Two charts: one shows that in the past 24 hours, the entire network experienced liquidations of $2.544 billion. The other shows that on a Saturday with low trading volume, someone sold $1 billion worth of Bitcoin on a certain exchange with almost no buyers. Does this make sense?
Normal whales usually choose ETFs or OTC trading to get the best prices; this behavior of selling $1 billion worth of Bitcoin at a lower price is clearly irrational. Therefore, the definite answer is that this is a deliberate market manipulation and retail investor slaughter.
Why choose Saturday? Because weekend market liquidity is the lowest. On weekends, many professional market makers reduce trading activity, banks are closed, making it harder for fiat to flow into exchanges.

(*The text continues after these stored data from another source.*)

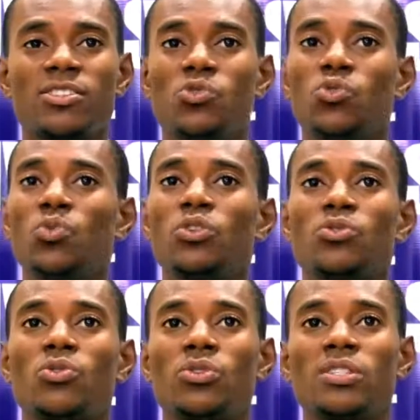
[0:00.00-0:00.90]
You would want to
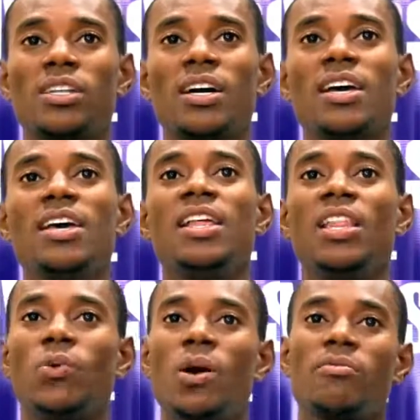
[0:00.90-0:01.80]
consider
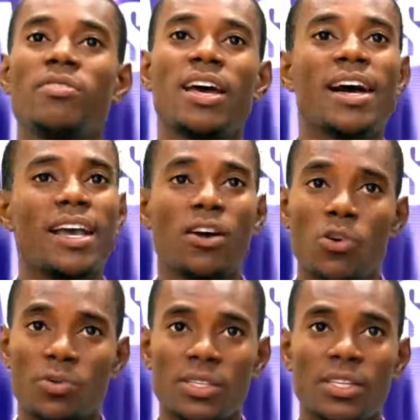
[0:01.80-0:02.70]
the one with the higher
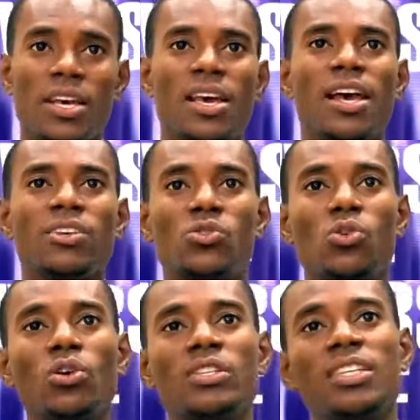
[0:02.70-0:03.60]
option. And so
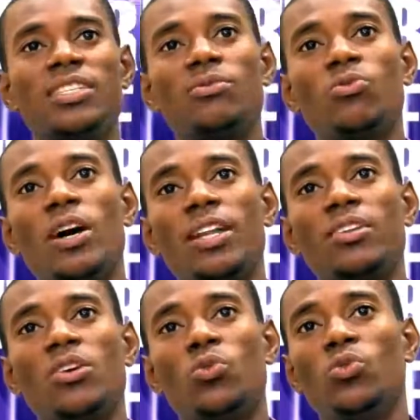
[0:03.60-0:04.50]
alternative 1
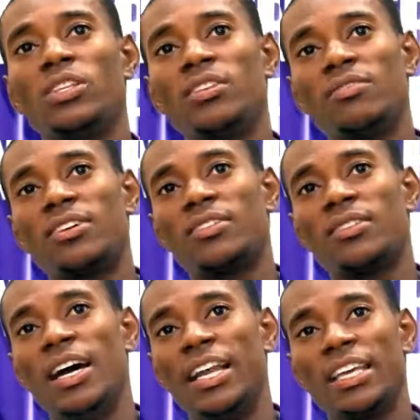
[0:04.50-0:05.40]
would give us
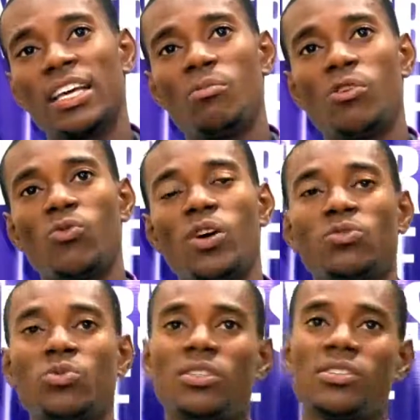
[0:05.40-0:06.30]
an income of
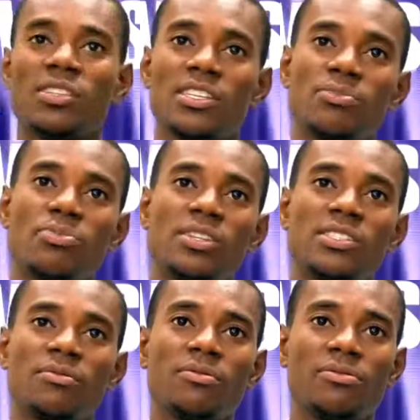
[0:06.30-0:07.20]

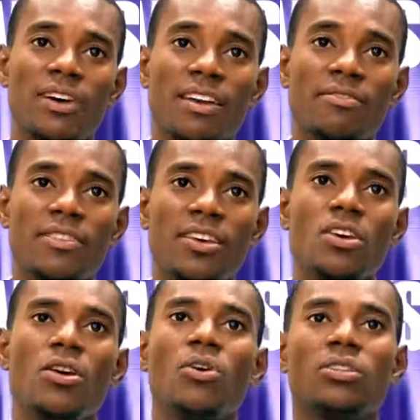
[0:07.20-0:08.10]
126.75.
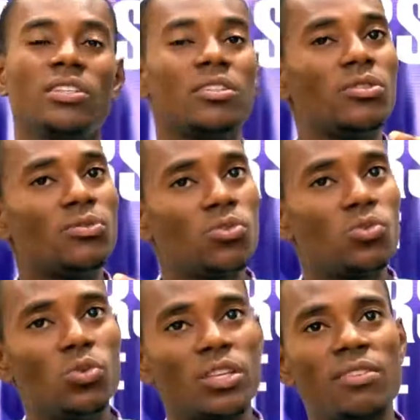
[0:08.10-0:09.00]
Alternative 2
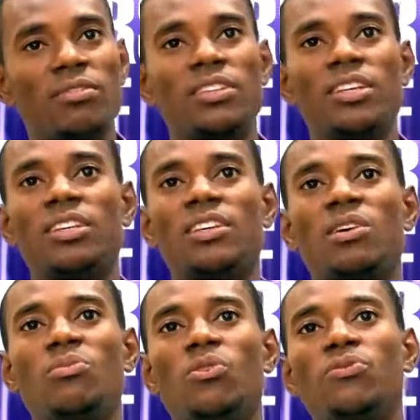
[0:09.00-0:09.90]
would give us an
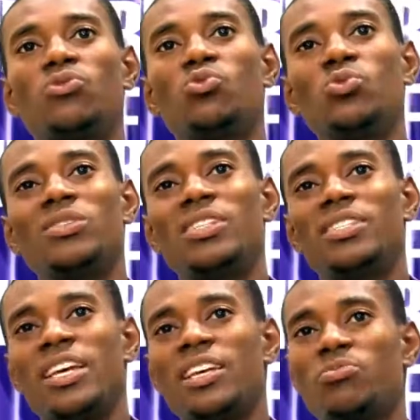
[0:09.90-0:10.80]
income of
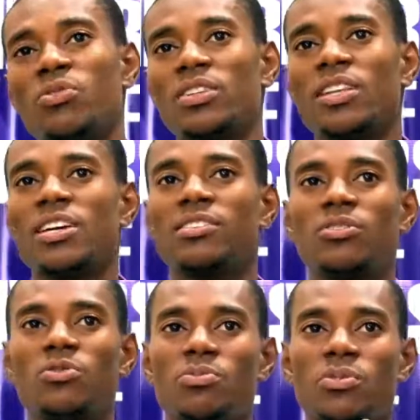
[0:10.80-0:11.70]

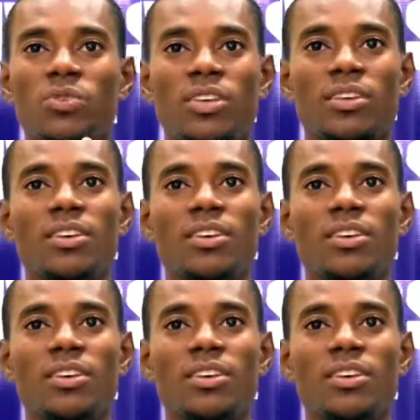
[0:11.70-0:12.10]
268.90 per week.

Meanwhile, Bitcoin's large purchasing power is held by ETFs (such as BlackRock's IBIT), but these mainly operate during traditional stock market hours (Monday to Friday).
The logic behind this operation is very clear: during the liquidity-scarce Saturday, a $1 billion spot sell-off can trigger liquidations three to five times that amount.
Profit methods:
Short arbitrage: Whales may hold a large short position in derivatives markets. They suffer a slippage of $50 million in the spot market but earn $500 million in the futures market due to a 10% price plunge. This "spot dumping, futures harvesting" is a typical tactic to wipe out retail investors.
Only by dumping on a public order book like on a certain exchange can they push down the entire market price. Hopefully, some major exchanges will stop engaging in such market manipulation, or they will eventually lose public trust.